Member of the Legislative Assembly, Andhra Pradesh
- In office 1999–2009
- Preceded by: Potnuru Suryanarayana
- Succeeded by: Constituency abolished
- Constituency: Sathivada
- In office 1978–1994
- Preceded by: Meesala Akku Naidu
- Succeeded by: Potnuru Suryanarayana
- Constituency: Sathivada
- In office 1967–1978
- Preceded by: Taddi Sanayasi Naidu
- Succeeded by: Vangapandu Narayanappala Naidu
- Constituency: Gajapathinagaram

Personal details
- Born: 1933
- Died: 10 August 2020 (aged 86–87)
- Party: Indian National Congress

= Penumatsa Sambasiva Raju =

Indian politician (1933–2020)

Penumatsa Sambasiva Raju (1933 – 10 August 2020) was an Indian politician from Andhra Pradesh. He was an eight-time member of Andhra Pradesh Legislative Assembly and a former minister in the undivided Andhra Pradesh. He was the only MLA who won eight time in the united Andhra Pradesh.

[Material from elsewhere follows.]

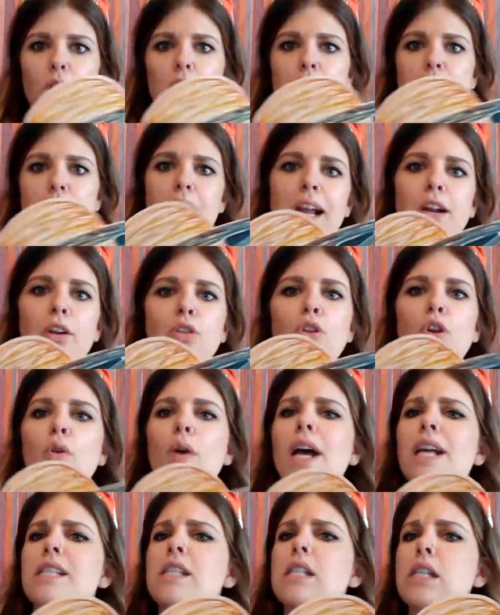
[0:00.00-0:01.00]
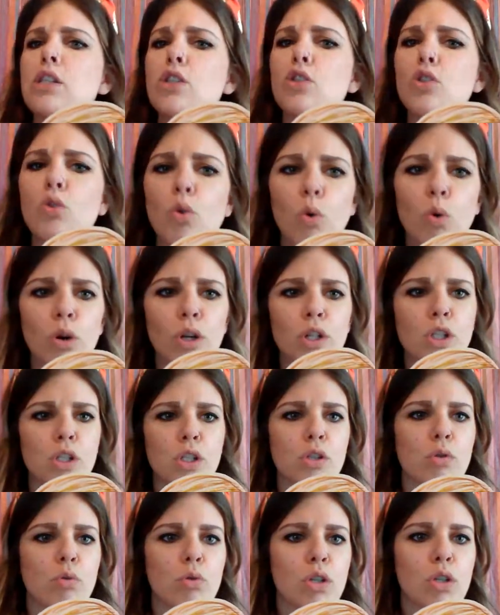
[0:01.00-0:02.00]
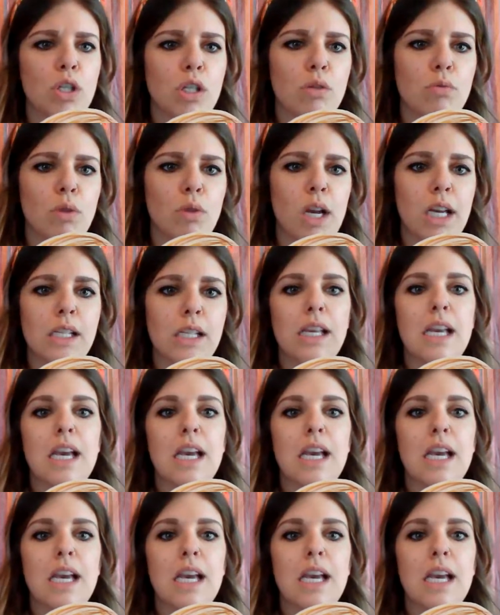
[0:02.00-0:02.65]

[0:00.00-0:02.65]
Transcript: Saturn, though, has these gorgeous, gorgeous rings.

== Early life and education ==
Raju hails from Mayida Vijayarampuram village in Nellimarla mandal, Vizianagaram district.

== Career ==
Raju won as MLA for a record eight times. He served as a transport minister in the Marri Chenna Reddy cabinet from 1989 to 1992. He was also a Minister during the Chief Ministerial tenure of N. Janardhan Reddy in 1992–93. He began his political career as a Panchayat Samithi president in 1958. He was elected as an MLA for the first time in 1967 as an independent candidate from Gajapathinagaram Constituency. Again he was the MLA from Gajapathinagaram Constituency in 1972 representing Indian National Congress. In the 1978 Andhra Pradesh Legislative Assembly Election he shifted to Sathivada constituency and won on Congress ticket. He retained the Sathivada seat for the Congress in 1983 and 1989 elections. Sathivada is now the Nellimarla constituency. He lost the election in 1994. He was considered as a guide and mentor for many political leaders including Botsa Satyanarayana and Kolagatla Veerabhadra Swamy.

=== Death ===
Raju died at a private hospital in Visakhapatnam. He was hospitalised after a fall in his house. His last rites were performed with state honours. He is survived by his two sons and a daughter. One of his sons, P. V. V. Suryanarayana Raju, was an MLC with YSR Congress Party. His other son P. Suresh, who is a doctor, became an MLC in 2020 by YSRCP after the death of Raju senior. His grandson Krishnudu is an actor.